WORK REQUIRED — Every entry, start to finish, should be printed verbatim without pictures.

====== RECORD EXTRACTS

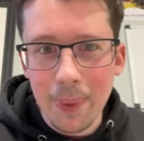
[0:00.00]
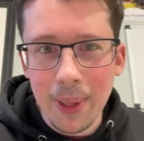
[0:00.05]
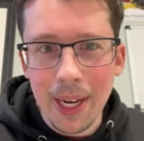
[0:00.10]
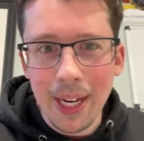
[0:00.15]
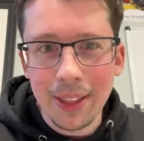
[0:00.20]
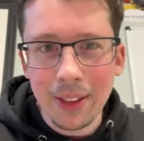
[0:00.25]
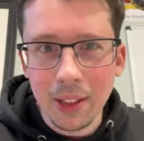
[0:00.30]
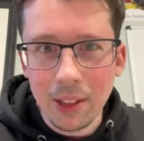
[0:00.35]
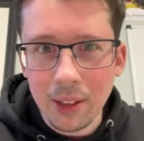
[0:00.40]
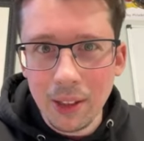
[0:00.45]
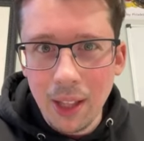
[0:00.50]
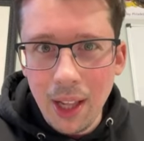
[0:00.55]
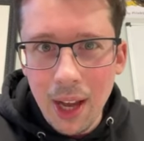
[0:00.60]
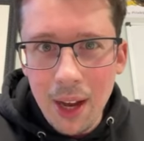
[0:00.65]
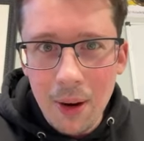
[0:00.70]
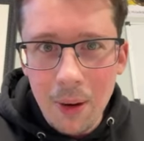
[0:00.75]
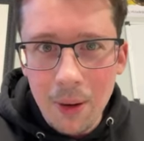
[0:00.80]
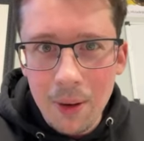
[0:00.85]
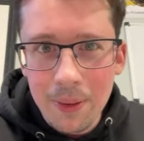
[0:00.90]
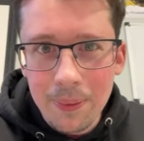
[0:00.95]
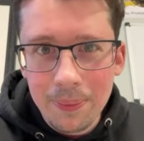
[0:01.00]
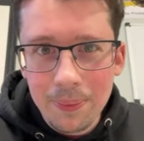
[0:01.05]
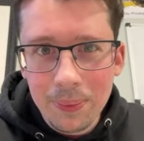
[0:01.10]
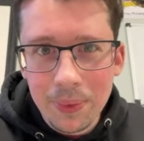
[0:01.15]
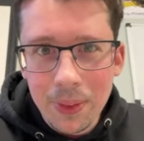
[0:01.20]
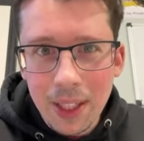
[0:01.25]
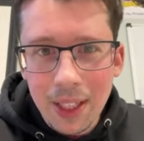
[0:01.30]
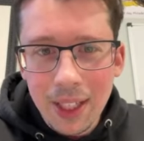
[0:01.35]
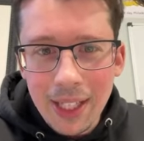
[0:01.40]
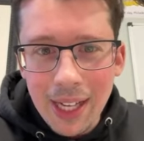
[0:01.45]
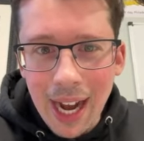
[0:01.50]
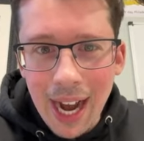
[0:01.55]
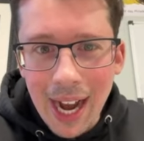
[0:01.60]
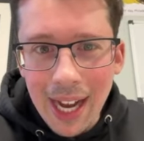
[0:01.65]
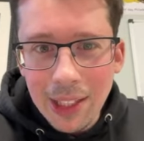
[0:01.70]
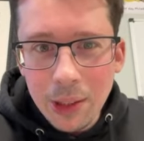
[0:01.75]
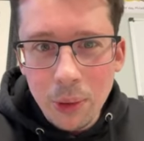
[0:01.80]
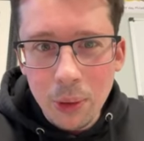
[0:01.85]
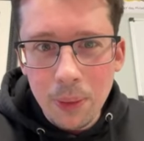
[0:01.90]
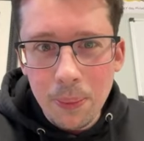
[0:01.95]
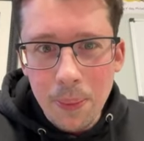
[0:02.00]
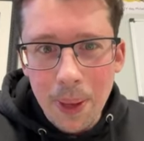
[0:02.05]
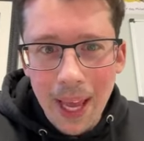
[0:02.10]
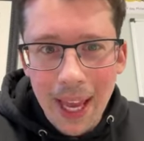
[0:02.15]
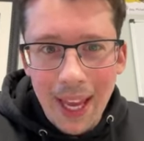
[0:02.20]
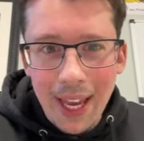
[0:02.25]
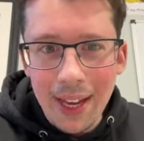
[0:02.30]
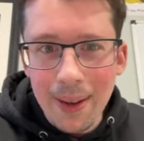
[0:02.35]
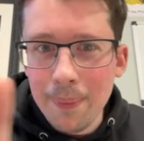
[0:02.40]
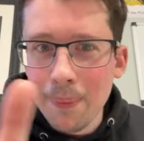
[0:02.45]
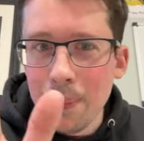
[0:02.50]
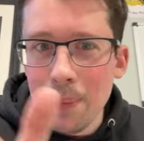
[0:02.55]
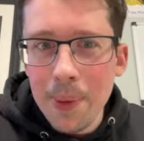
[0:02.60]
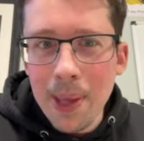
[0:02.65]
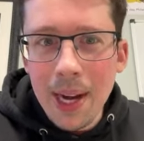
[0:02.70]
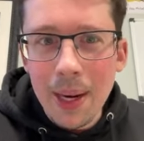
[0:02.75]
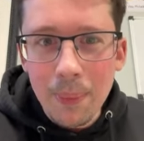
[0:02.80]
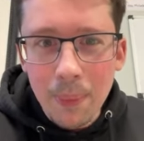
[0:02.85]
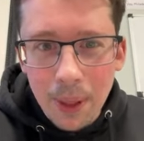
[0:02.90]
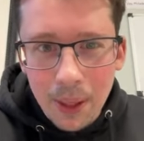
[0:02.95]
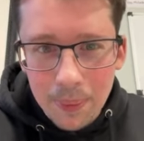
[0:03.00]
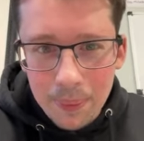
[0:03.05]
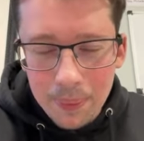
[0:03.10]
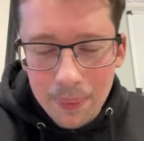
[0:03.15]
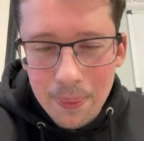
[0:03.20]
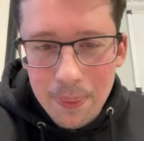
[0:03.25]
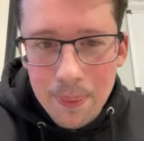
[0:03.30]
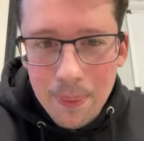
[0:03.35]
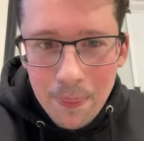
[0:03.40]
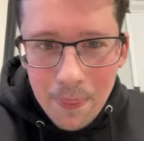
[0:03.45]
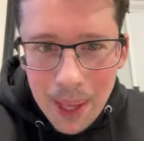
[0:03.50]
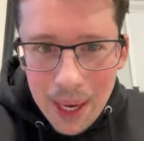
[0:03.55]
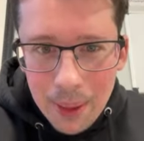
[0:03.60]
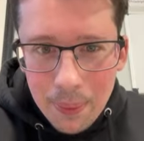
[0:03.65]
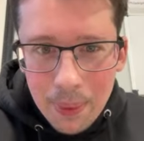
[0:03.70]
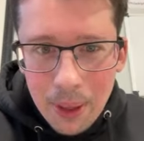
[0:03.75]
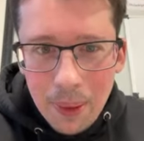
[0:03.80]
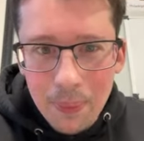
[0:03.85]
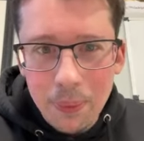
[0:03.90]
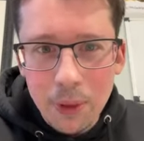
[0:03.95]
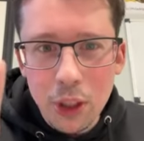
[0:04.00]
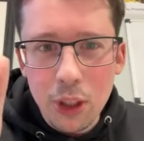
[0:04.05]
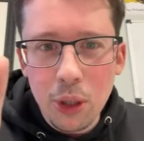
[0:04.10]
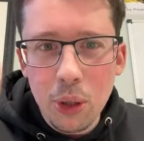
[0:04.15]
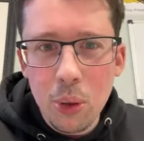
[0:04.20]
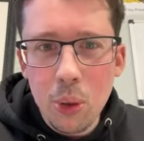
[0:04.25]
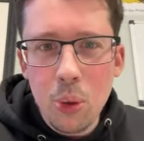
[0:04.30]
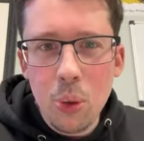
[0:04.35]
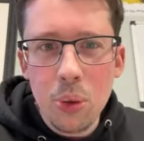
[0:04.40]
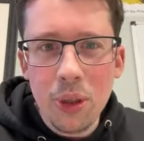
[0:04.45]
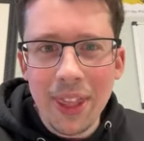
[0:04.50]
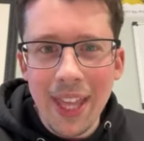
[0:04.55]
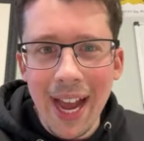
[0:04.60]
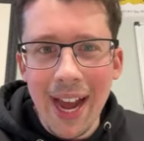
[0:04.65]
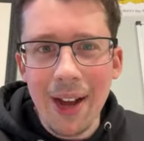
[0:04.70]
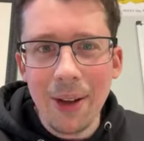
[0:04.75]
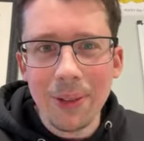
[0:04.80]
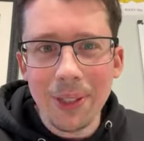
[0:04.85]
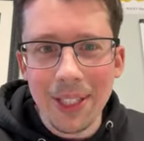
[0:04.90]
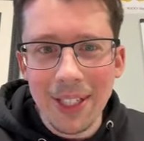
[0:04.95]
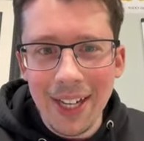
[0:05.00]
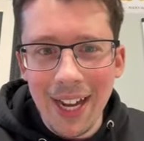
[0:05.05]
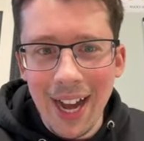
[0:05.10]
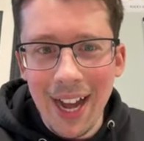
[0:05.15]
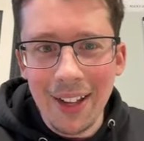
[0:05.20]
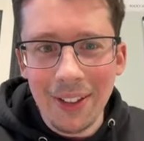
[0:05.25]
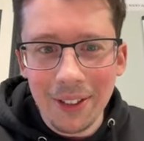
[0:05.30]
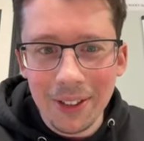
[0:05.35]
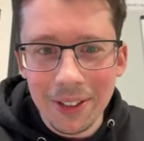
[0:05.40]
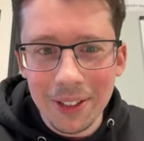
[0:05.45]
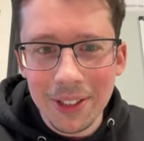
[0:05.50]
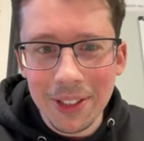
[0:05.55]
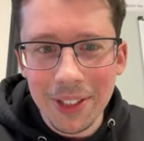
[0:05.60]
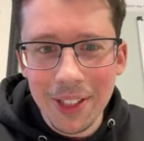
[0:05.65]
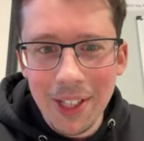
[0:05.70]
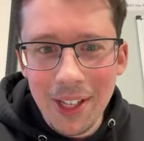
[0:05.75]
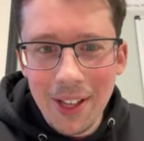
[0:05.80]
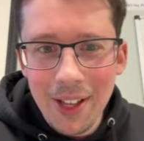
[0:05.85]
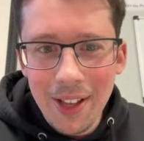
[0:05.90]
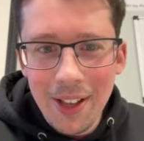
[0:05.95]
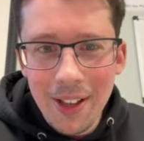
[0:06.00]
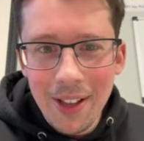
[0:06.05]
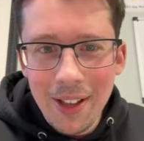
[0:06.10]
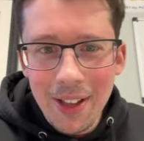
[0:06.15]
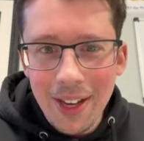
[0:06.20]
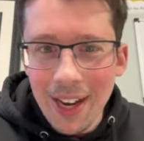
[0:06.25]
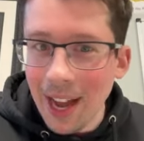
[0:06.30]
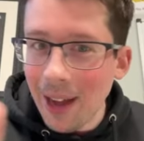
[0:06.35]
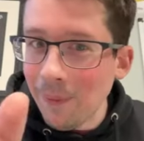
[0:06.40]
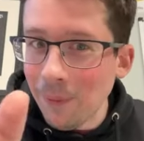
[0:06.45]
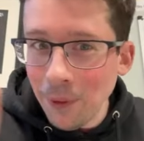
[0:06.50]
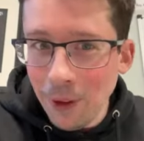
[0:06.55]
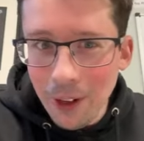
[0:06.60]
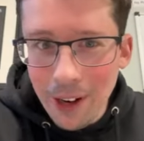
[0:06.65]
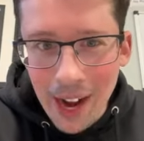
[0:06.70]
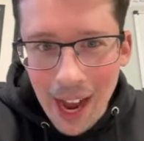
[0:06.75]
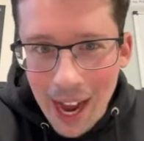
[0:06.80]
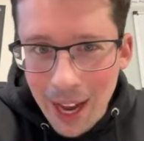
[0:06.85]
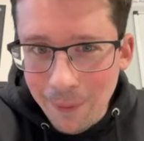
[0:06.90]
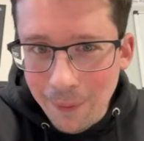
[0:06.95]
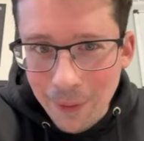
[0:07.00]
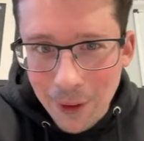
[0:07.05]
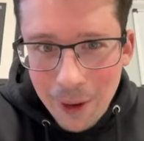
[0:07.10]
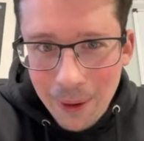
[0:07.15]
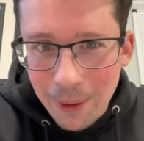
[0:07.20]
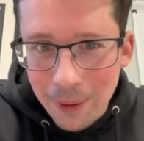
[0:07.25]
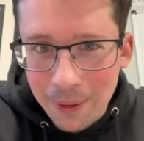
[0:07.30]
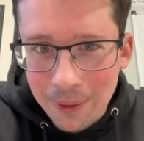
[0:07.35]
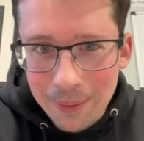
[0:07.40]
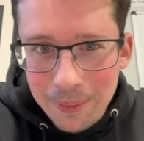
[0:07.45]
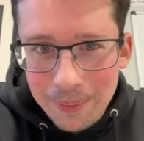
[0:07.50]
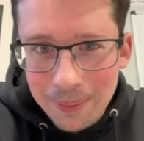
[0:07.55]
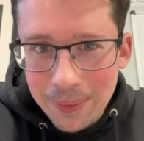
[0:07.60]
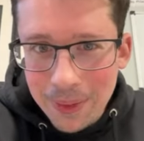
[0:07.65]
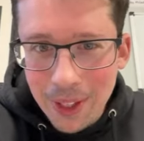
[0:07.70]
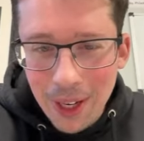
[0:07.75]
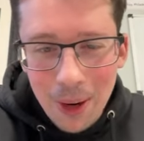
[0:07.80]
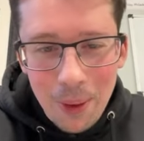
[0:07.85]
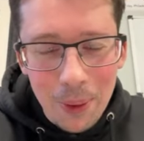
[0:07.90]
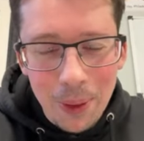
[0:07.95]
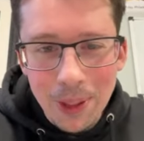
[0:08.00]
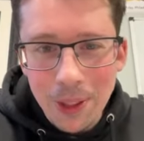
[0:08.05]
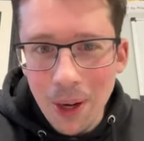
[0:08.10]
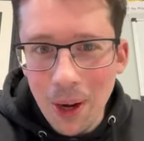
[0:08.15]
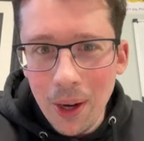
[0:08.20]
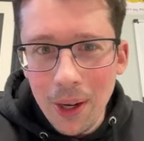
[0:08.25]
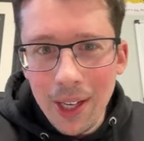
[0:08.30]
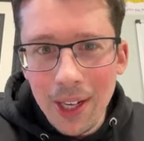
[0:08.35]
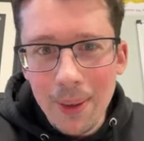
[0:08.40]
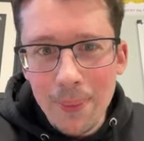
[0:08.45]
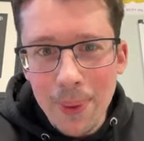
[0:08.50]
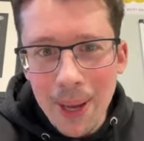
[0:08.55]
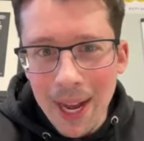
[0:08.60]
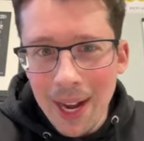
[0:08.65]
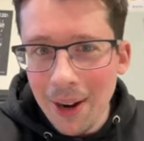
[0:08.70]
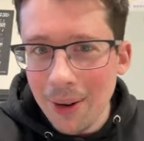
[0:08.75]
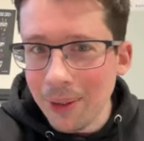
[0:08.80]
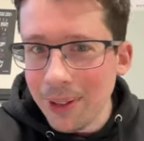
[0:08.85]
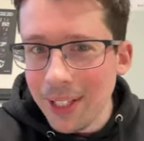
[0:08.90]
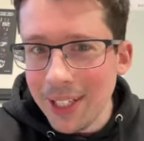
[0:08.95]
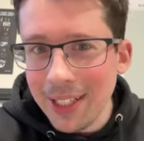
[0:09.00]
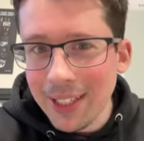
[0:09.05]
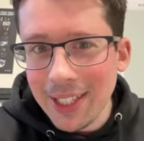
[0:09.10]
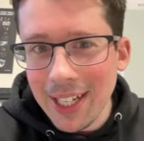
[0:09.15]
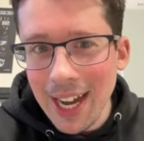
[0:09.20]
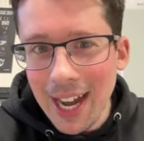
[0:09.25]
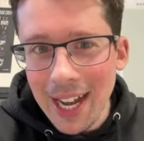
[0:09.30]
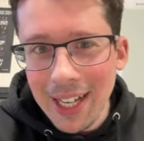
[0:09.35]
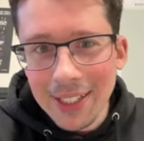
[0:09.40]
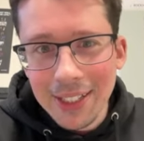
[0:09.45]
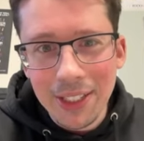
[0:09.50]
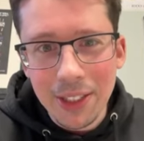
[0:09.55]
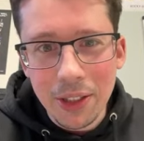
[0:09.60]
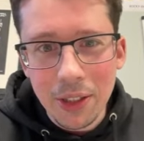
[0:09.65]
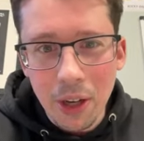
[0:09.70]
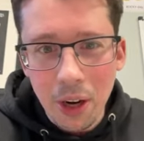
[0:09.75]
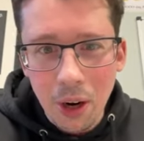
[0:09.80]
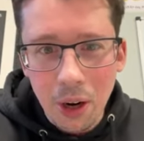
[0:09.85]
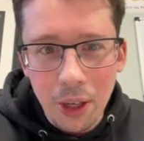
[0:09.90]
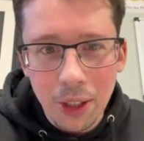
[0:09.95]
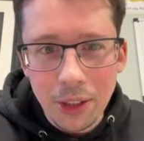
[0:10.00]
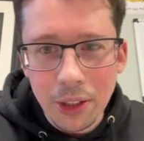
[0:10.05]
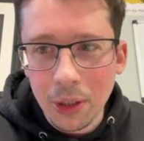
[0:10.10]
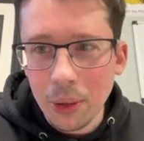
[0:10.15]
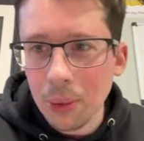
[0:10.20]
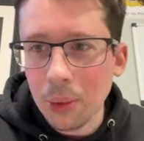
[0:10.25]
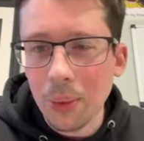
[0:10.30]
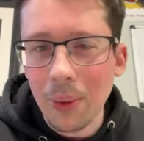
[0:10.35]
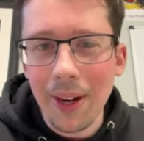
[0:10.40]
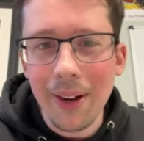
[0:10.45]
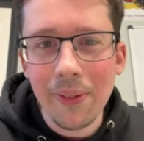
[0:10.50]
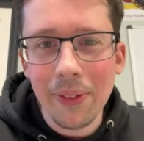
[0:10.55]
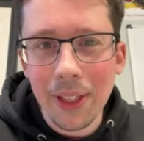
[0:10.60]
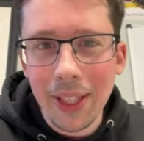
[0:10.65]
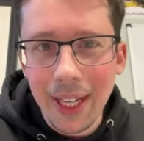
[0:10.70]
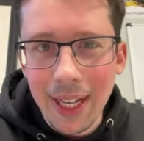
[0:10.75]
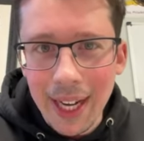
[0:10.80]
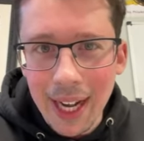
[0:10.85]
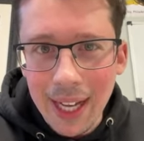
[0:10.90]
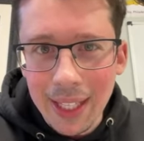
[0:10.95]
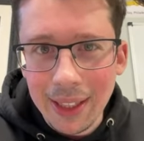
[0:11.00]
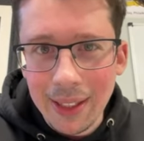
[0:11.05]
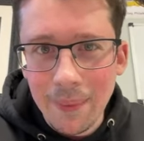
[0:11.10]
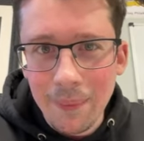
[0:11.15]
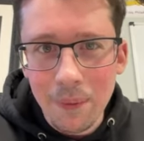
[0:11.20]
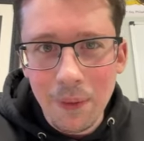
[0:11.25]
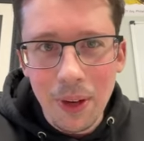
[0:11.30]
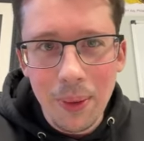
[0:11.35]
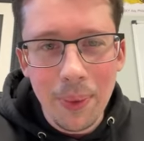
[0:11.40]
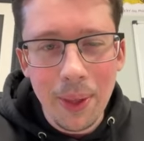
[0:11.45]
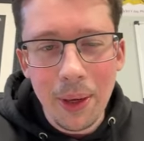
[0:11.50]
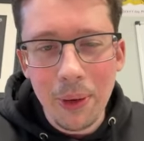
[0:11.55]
But at the low, guys were paying minimum, minimum $2,000, not for an iPhone, no, we're talking about these guys, these guards, or wherever they got them from.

============

RESULT OF THE TASK —
[0:00.00]
[0:00.05]
[0:00.10]
[0:00.15]
[0:00.20]
[0:00.25]
[0:00.30]
[0:00.35]
[0:00.40]
[0:00.45]
[0:00.50]
[0:00.55]
[0:00.60]
[0:00.65]
[0:00.70]
[0:00.75]
[0:00.80]
[0:00.85]
[0:00.90]
[0:00.95]
[0:01.00]
[0:01.05]
[0:01.10]
[0:01.15]
[0:01.20]
[0:01.25]
[0:01.30]
[0:01.35]
[0:01.40]
[0:01.45]
[0:01.50]
[0:01.55]
[0:01.60]
[0:01.65]
[0:01.70]
[0:01.75]
[0:01.80]
[0:01.85]
[0:01.90]
[0:01.95]
[0:02.00]
[0:02.05]
[0:02.10]
[0:02.15]
[0:02.20]
[0:02.25]
[0:02.30]
[0:02.35]
[0:02.40]
[0:02.45]
[0:02.50]
[0:02.55]
[0:02.60]
[0:02.65]
[0:02.70]
[0:02.75]
[0:02.80]
[0:02.85]
[0:02.90]
[0:02.95]
[0:03.00]
[0:03.05]
[0:03.10]
[0:03.15]
[0:03.20]
[0:03.25]
[0:03.30]
[0:03.35]
[0:03.40]
[0:03.45]
[0:03.50]
[0:03.55]
[0:03.60]
[0:03.65]
[0:03.70]
[0:03.75]
[0:03.80]
[0:03.85]
[0:03.90]
[0:03.95]
[0:04.00]
[0:04.05]
[0:04.10]
[0:04.15]
[0:04.20]
[0:04.25]
[0:04.30]
[0:04.35]
[0:04.40]
[0:04.45]
[0:04.50]
[0:04.55]
[0:04.60]
[0:04.65]
[0:04.70]
[0:04.75]
[0:04.80]
[0:04.85]
[0:04.90]
[0:04.95]
[0:05.00]
[0:05.05]
[0:05.10]
[0:05.15]
[0:05.20]
[0:05.25]
[0:05.30]
[0:05.35]
[0:05.40]
[0:05.45]
[0:05.50]
[0:05.55]
[0:05.60]
[0:05.65]
[0:05.70]
[0:05.75]
[0:05.80]
[0:05.85]
[0:05.90]
[0:05.95]
[0:06.00]
[0:06.05]
[0:06.10]
[0:06.15]
[0:06.20]
[0:06.25]
[0:06.30]
[0:06.35]
[0:06.40]
[0:06.45]
[0:06.50]
[0:06.55]
[0:06.60]
[0:06.65]
[0:06.70]
[0:06.75]
[0:06.80]
[0:06.85]
[0:06.90]
[0:06.95]
[0:07.00]
[0:07.05]
[0:07.10]
[0:07.15]
[0:07.20]
[0:07.25]
[0:07.30]
[0:07.35]
[0:07.40]
[0:07.45]
[0:07.50]
[0:07.55]
[0:07.60]
[0:07.65]
[0:07.70]
[0:07.75]
[0:07.80]
[0:07.85]
[0:07.90]
[0:07.95]
[0:08.00]
[0:08.05]
[0:08.10]
[0:08.15]
[0:08.20]
[0:08.25]
[0:08.30]
[0:08.35]
[0:08.40]
[0:08.45]
[0:08.50]
[0:08.55]
[0:08.60]
[0:08.65]
[0:08.70]
[0:08.75]
[0:08.80]
[0:08.85]
[0:08.90]
[0:08.95]
[0:09.00]
[0:09.05]
[0:09.10]
[0:09.15]
[0:09.20]
[0:09.25]
[0:09.30]
[0:09.35]
[0:09.40]
[0:09.45]
[0:09.50]
[0:09.55]
[0:09.60]
[0:09.65]
[0:09.70]
[0:09.75]
[0:09.80]
[0:09.85]
[0:09.90]
[0:09.95]
[0:10.00]
[0:10.05]
[0:10.10]
[0:10.15]
[0:10.20]
[0:10.25]
[0:10.30]
[0:10.35]
[0:10.40]
[0:10.45]
[0:10.50]
[0:10.55]
[0:10.60]
[0:10.65]
[0:10.70]
[0:10.75]
[0:10.80]
[0:10.85]
[0:10.90]
[0:10.95]
[0:11.00]
[0:11.05]
[0:11.10]
[0:11.15]
[0:11.20]
[0:11.25]
[0:11.30]
[0:11.35]
[0:11.40]
[0:11.45]
[0:11.50]
[0:11.55]
But at the low, guys were paying minimum, minimum $2,000, not for an iPhone, no, we're talking about these guys, these guards, or wherever they got them from.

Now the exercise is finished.